Workiva also generated a smaller loss in Q1 than it had expected. Its bottom line was in the red to the tune of $46.2 million compared to its $52 million estimate. This is a key metric to watch because investors are currently shunning companies that aren't managing costs effectively in this difficult economic environment. Workiva estimates its net loss will shrink to $26 million in the second quarter. 

Workiva's largest opportunity ever could be in ESG reporting

While the ESG segment is still new, major economic powers -- including the United States, Europe, and the United Kingdom -- are gradually mandating that large companies document their effect on the world around them, beyond their financial results for shareholders. That includes reporting carbon emissions, water usage, diversity in the workforce, and community effect, to name just a few metrics.

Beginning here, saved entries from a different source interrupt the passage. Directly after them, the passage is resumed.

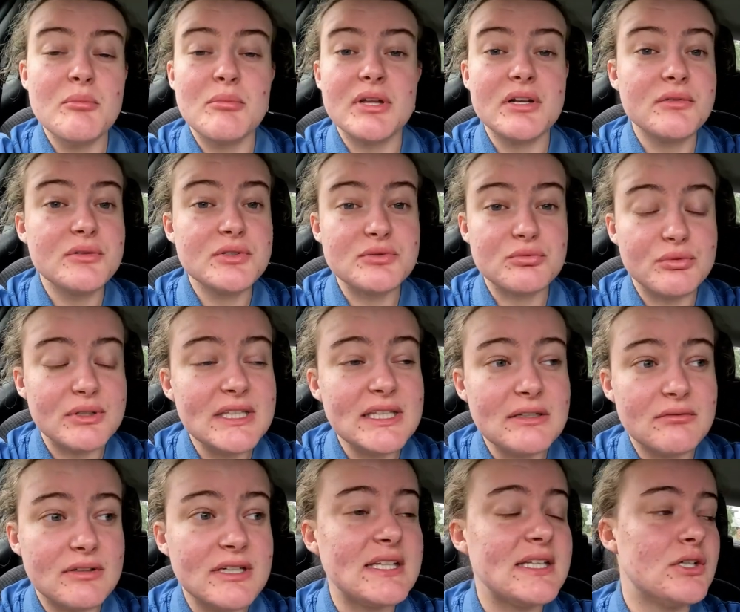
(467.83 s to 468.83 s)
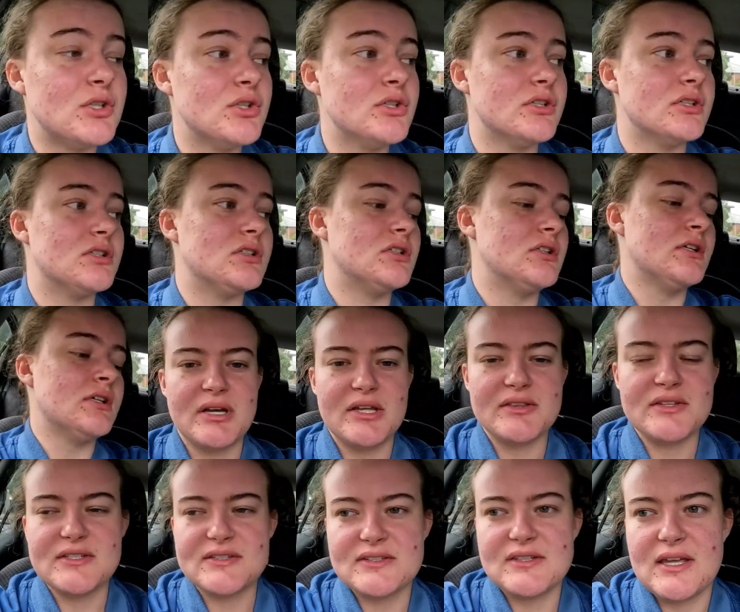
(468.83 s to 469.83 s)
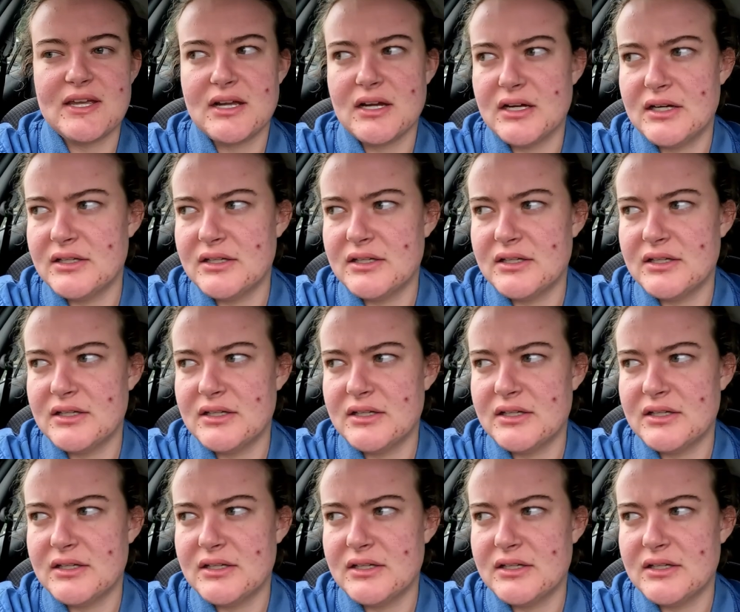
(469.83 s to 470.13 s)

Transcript: But it was really, really good. About this like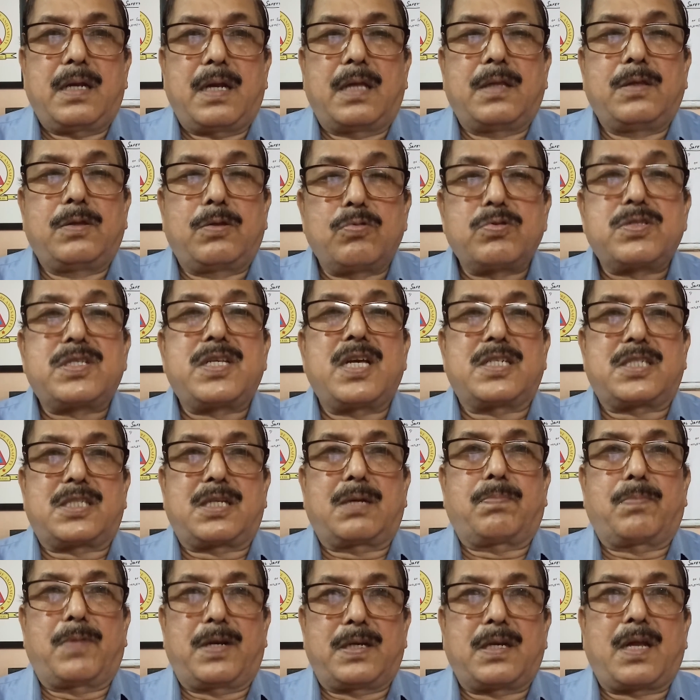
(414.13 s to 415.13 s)

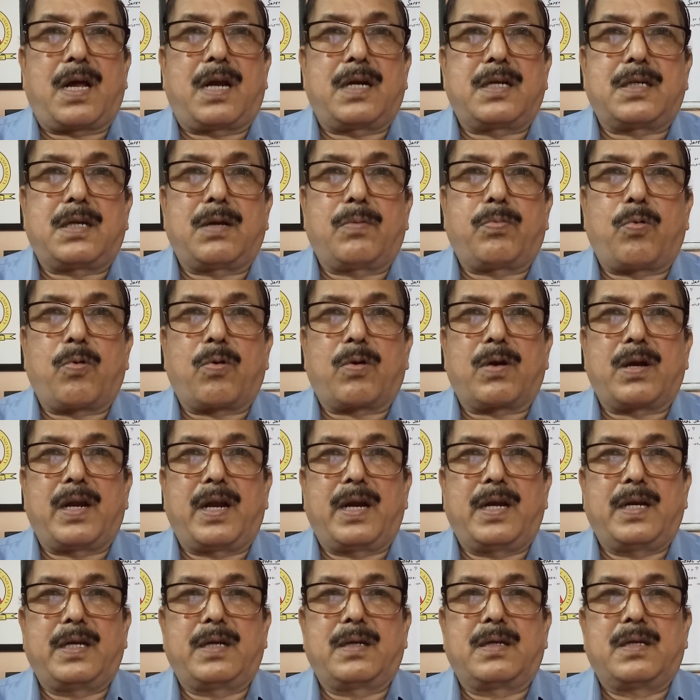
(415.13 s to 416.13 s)
enthusiastic mentality for
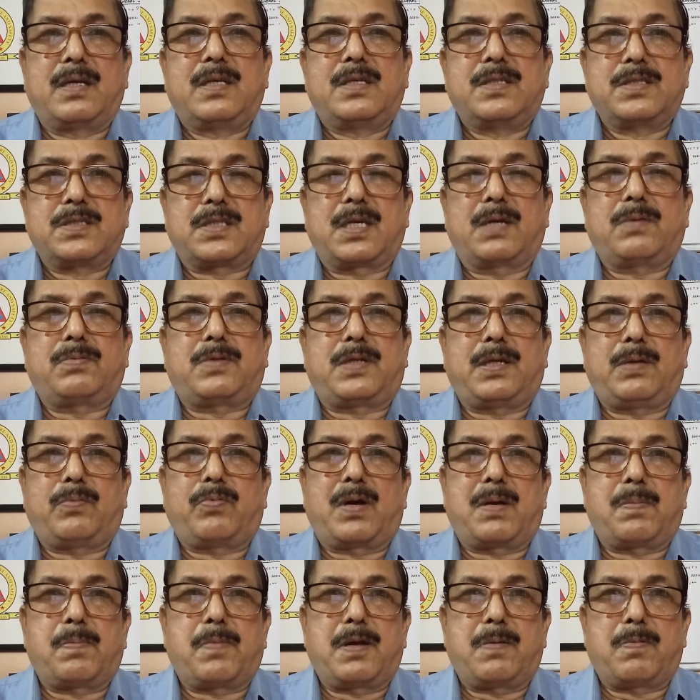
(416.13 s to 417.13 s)
learning safety
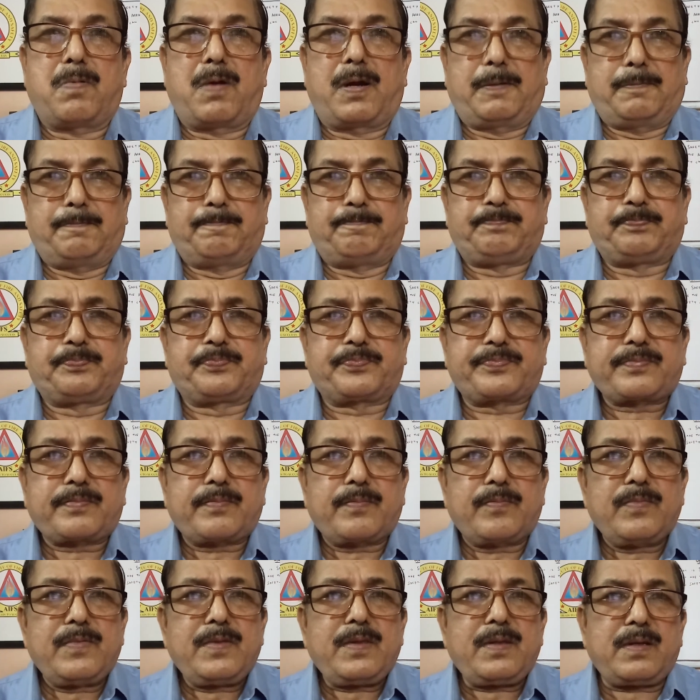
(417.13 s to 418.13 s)
one by one.
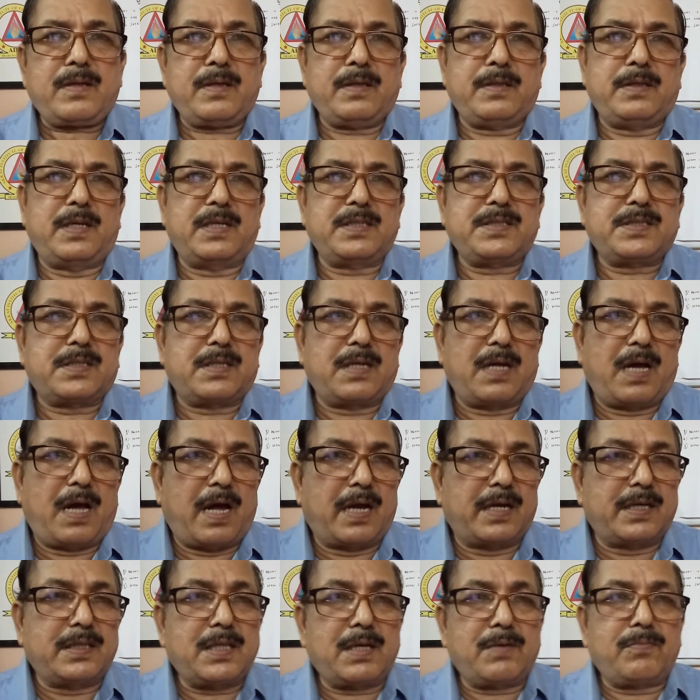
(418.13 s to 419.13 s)
Next,
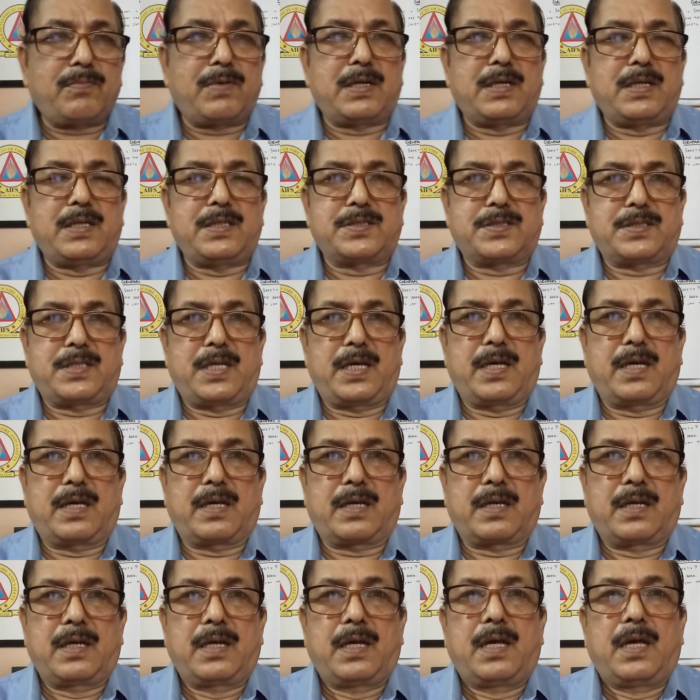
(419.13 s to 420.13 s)
another one is
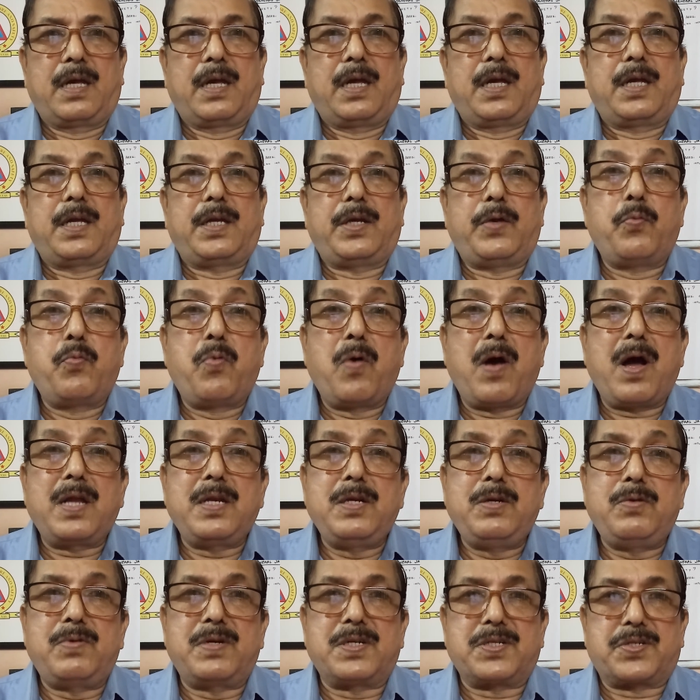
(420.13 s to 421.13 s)
there.
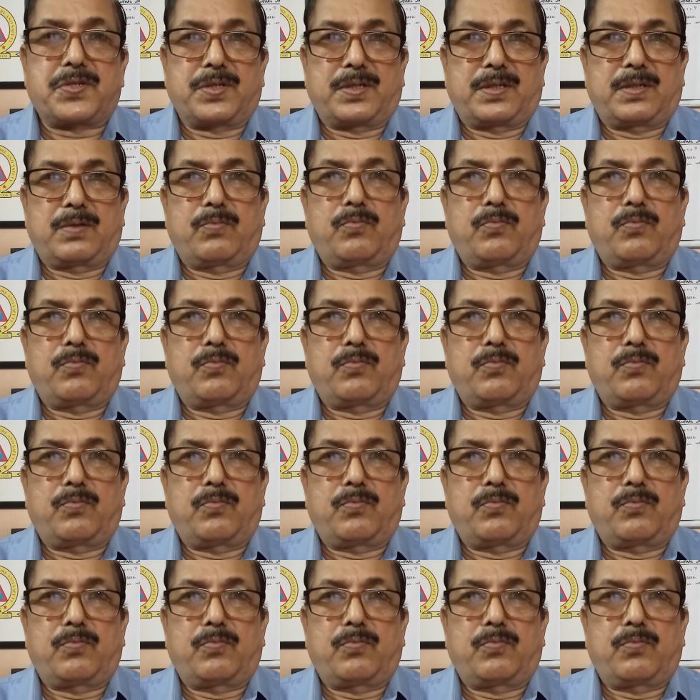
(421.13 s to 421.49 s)
Evaluation.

In 2024, more than 50,000 companies across Europe will have to report standardized ESG measures, and that number will only grow in the following years -- which is a major tailwind for Workiva. Its ESG platform allows customers to design their frameworks, collect the necessary data, and connect their teams so they can collaborate on reports. 

According to an estimate by global consulting firm PwC, the market for ESG software was worth $10 billion in 2021 and is expected to grow by 12% annually through 2026, taking it to $17.6 billion by that point. 

Viewed against Workiva's estimated $628 million in 2023 revenue and the company's current market capitalization of $4.4 billion, it becomes clear there's plenty of room for growth. With Workiva's stock price down 44% from its all-time high, now might be a great time for investors to buy ahead of the company's long-term opportunity.